**PROMPT:**
The whole listing below must be printed again exactly, images excluded.

**TASK DATA:**

>>>>>

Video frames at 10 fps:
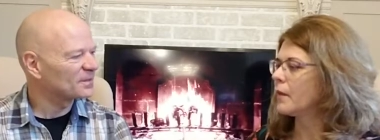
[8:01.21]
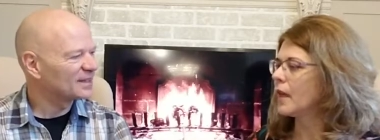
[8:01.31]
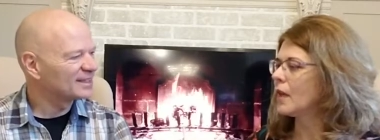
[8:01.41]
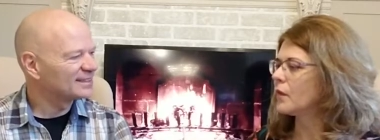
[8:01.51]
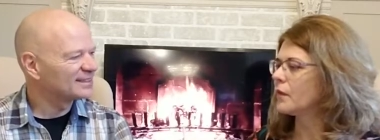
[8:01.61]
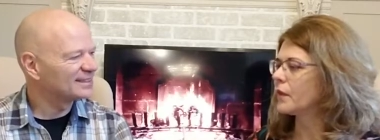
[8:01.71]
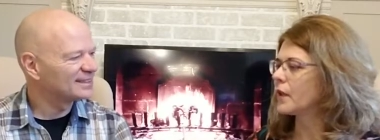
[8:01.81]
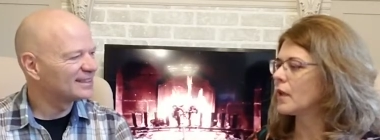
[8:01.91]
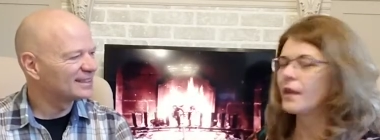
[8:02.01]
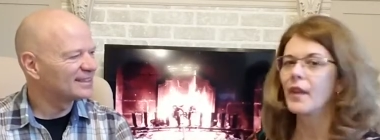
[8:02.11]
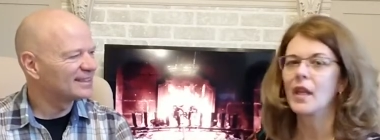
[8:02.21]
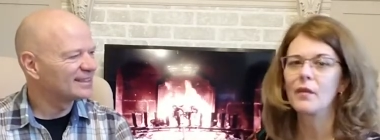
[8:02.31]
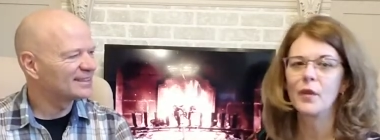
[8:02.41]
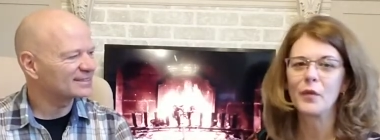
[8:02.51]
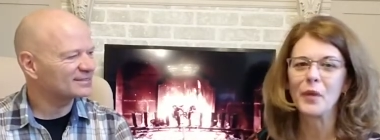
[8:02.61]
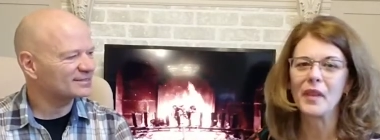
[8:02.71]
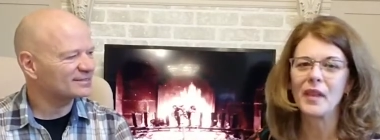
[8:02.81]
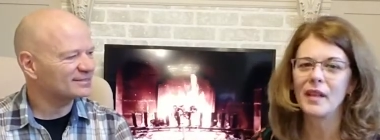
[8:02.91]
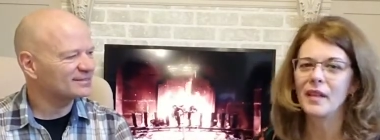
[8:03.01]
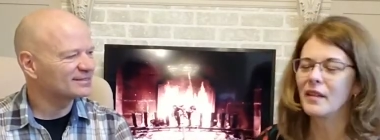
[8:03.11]
Speaker 1: thankful for her and thankful for
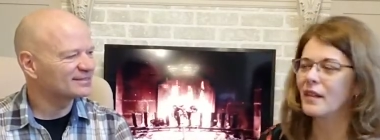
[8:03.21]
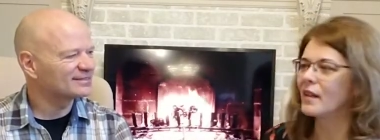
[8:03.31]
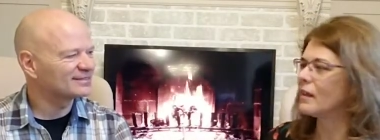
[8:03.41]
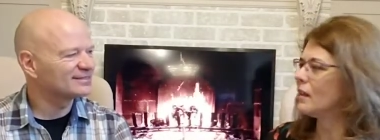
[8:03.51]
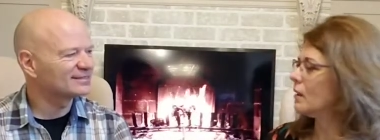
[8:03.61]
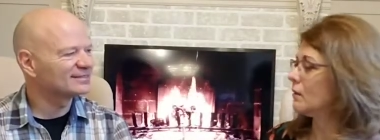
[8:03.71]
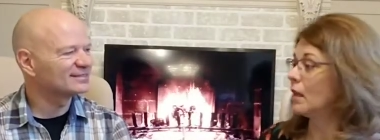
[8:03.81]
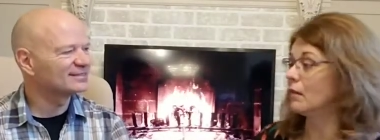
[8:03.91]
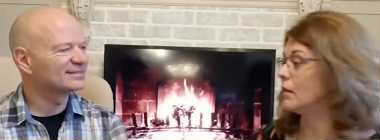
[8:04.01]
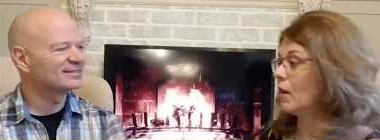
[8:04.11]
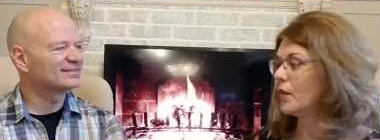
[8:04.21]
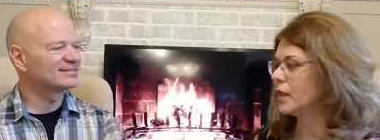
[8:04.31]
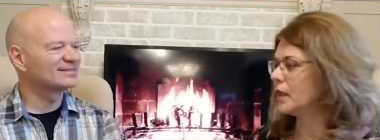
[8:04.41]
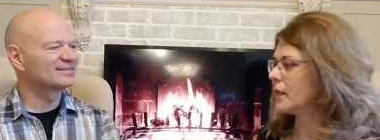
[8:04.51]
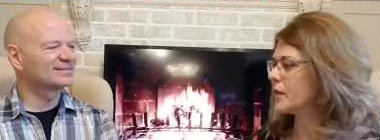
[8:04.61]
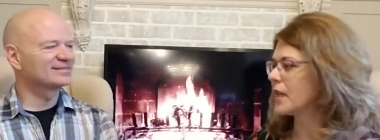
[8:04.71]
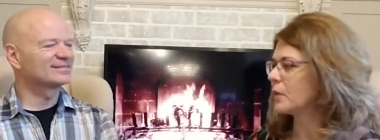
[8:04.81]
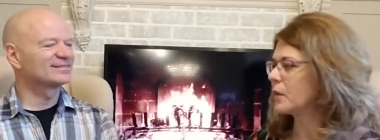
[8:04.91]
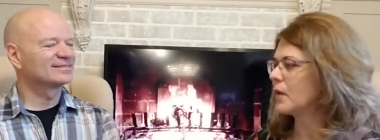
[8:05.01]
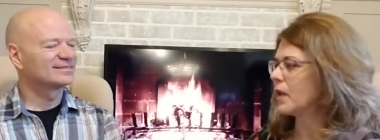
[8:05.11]
the, the all the leaders that
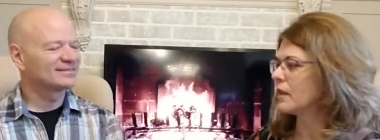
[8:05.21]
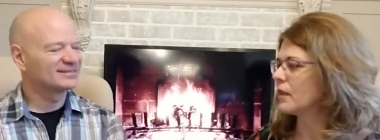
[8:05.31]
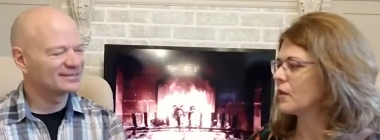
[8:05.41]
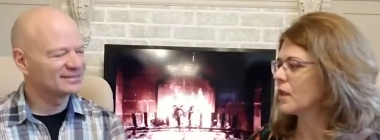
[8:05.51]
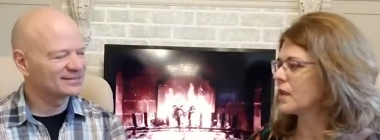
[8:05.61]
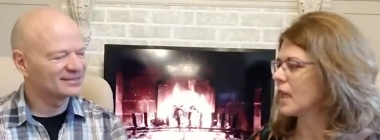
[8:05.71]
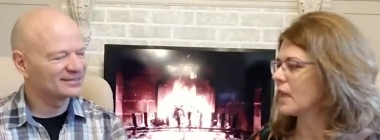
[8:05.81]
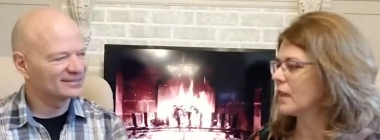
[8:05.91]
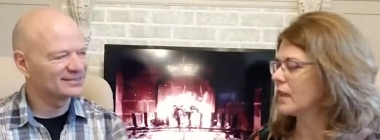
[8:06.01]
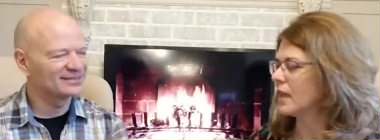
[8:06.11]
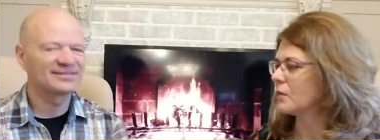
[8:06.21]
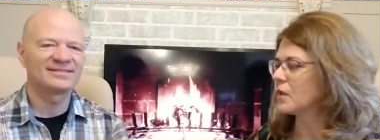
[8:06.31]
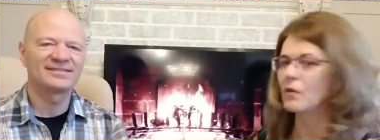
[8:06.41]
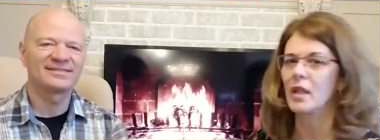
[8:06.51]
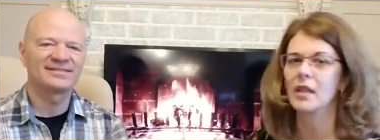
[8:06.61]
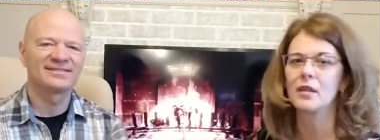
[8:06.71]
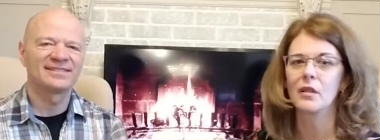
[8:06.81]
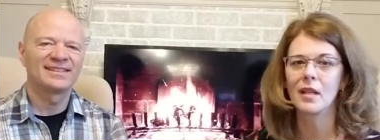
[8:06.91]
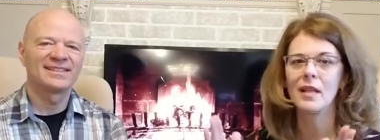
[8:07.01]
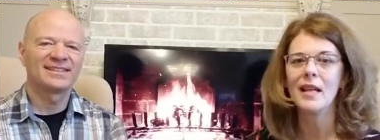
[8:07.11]
were on across Canada. That was great. They took
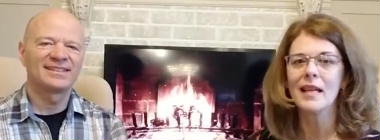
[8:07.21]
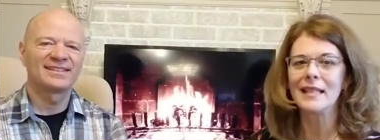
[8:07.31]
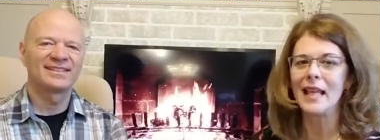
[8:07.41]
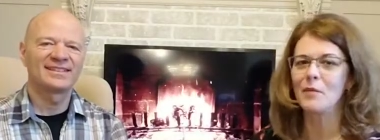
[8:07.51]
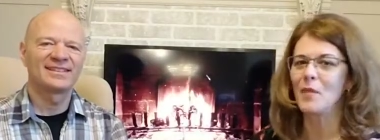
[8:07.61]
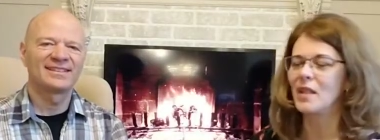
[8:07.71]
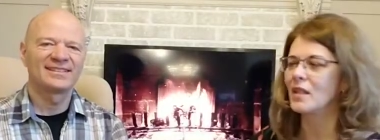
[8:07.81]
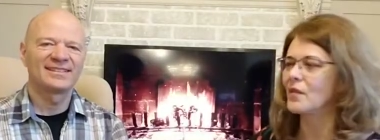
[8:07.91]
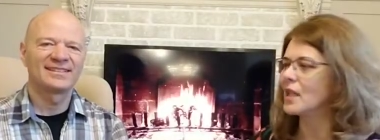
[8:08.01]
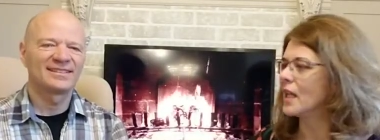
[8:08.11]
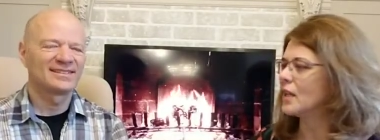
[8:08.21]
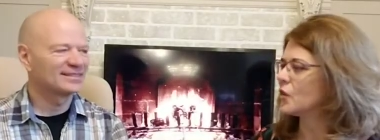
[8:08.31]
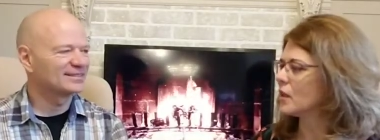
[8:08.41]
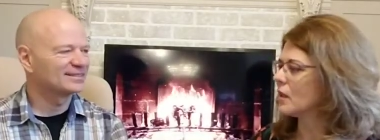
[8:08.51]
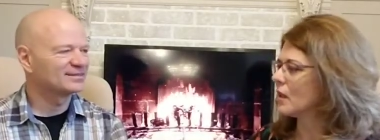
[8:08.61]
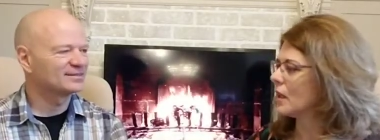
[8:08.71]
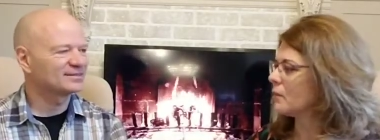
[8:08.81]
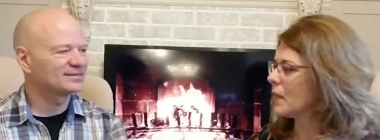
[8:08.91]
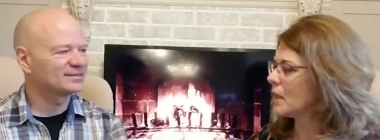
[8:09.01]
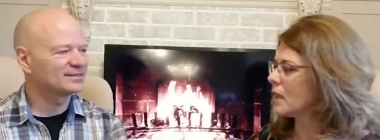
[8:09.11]
segments of the nation
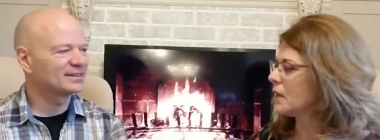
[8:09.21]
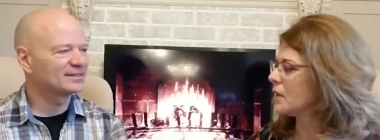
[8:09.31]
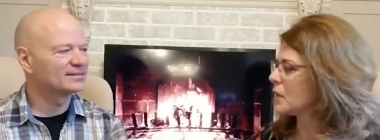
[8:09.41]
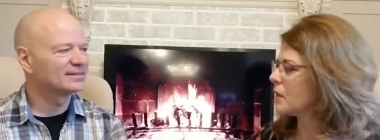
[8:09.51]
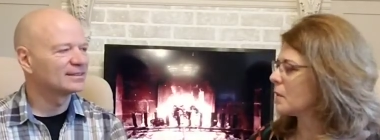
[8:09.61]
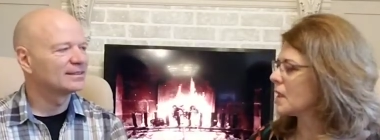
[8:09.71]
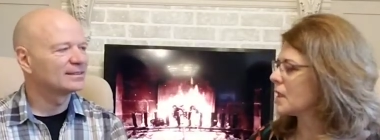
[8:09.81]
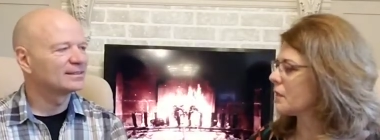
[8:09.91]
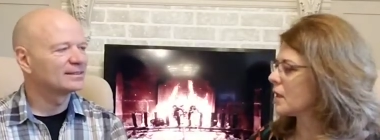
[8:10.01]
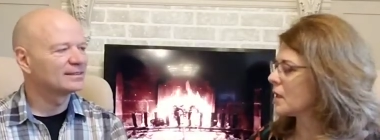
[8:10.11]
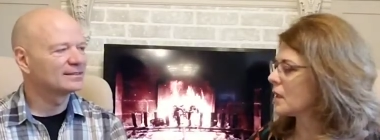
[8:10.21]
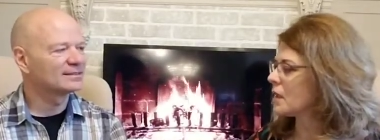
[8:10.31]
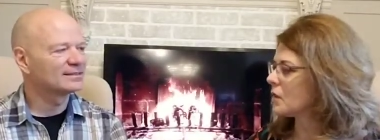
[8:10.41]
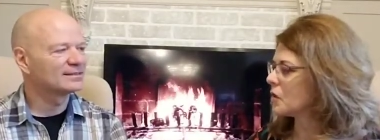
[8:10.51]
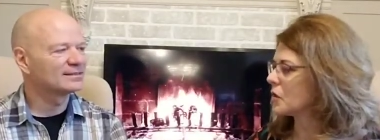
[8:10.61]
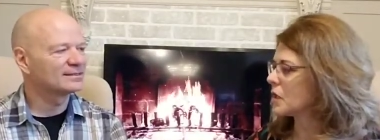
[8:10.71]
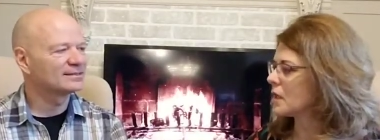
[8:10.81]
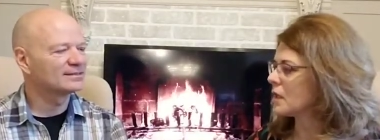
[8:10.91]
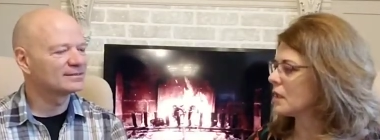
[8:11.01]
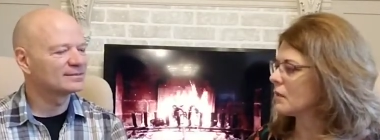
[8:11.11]
um, and leaders from the different
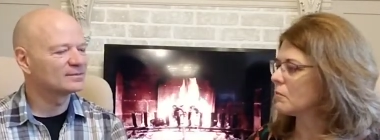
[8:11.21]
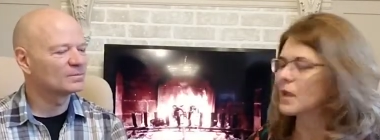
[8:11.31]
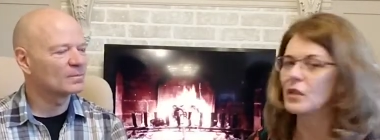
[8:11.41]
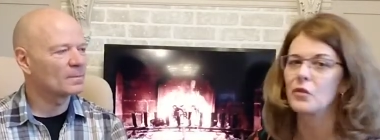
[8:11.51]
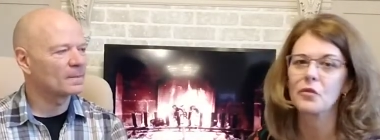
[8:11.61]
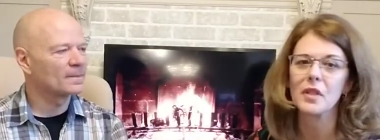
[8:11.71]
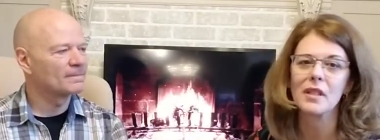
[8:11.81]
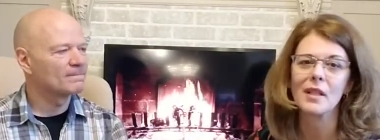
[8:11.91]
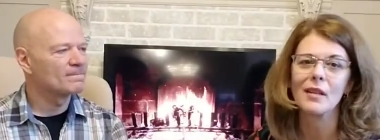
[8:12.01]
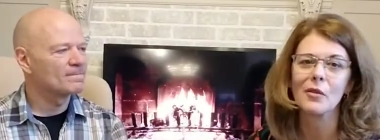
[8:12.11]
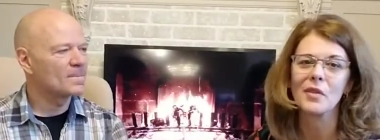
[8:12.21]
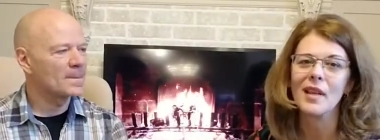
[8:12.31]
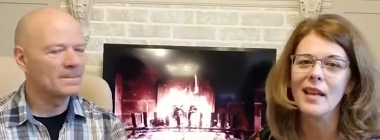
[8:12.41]
churches and ministries and those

<<<<<

**EXERCISE OUTPUT:**
Video frames at 10 fps:
[8:01.21]
[8:01.31]
[8:01.41]
[8:01.51]
[8:01.61]
[8:01.71]
[8:01.81]
[8:01.91]
[8:02.01]
[8:02.11]
[8:02.21]
[8:02.31]
[8:02.41]
[8:02.51]
[8:02.61]
[8:02.71]
[8:02.81]
[8:02.91]
[8:03.01]
[8:03.11]
Speaker 1: thankful for her and thankful for
[8:03.21]
[8:03.31]
[8:03.41]
[8:03.51]
[8:03.61]
[8:03.71]
[8:03.81]
[8:03.91]
[8:04.01]
[8:04.11]
[8:04.21]
[8:04.31]
[8:04.41]
[8:04.51]
[8:04.61]
[8:04.71]
[8:04.81]
[8:04.91]
[8:05.01]
[8:05.11]
the, the all the leaders that
[8:05.21]
[8:05.31]
[8:05.41]
[8:05.51]
[8:05.61]
[8:05.71]
[8:05.81]
[8:05.91]
[8:06.01]
[8:06.11]
[8:06.21]
[8:06.31]
[8:06.41]
[8:06.51]
[8:06.61]
[8:06.71]
[8:06.81]
[8:06.91]
[8:07.01]
[8:07.11]
were on across Canada. That was great. They took
[8:07.21]
[8:07.31]
[8:07.41]
[8:07.51]
[8:07.61]
[8:07.71]
[8:07.81]
[8:07.91]
[8:08.01]
[8:08.11]
[8:08.21]
[8:08.31]
[8:08.41]
[8:08.51]
[8:08.61]
[8:08.71]
[8:08.81]
[8:08.91]
[8:09.01]
[8:09.11]
segments of the nation
[8:09.21]
[8:09.31]
[8:09.41]
[8:09.51]
[8:09.61]
[8:09.71]
[8:09.81]
[8:09.91]
[8:10.01]
[8:10.11]
[8:10.21]
[8:10.31]
[8:10.41]
[8:10.51]
[8:10.61]
[8:10.71]
[8:10.81]
[8:10.91]
[8:11.01]
[8:11.11]
um, and leaders from the different
[8:11.21]
[8:11.31]
[8:11.41]
[8:11.51]
[8:11.61]
[8:11.71]
[8:11.81]
[8:11.91]
[8:12.01]
[8:12.11]
[8:12.21]
[8:12.31]
[8:12.41]
churches and ministries and those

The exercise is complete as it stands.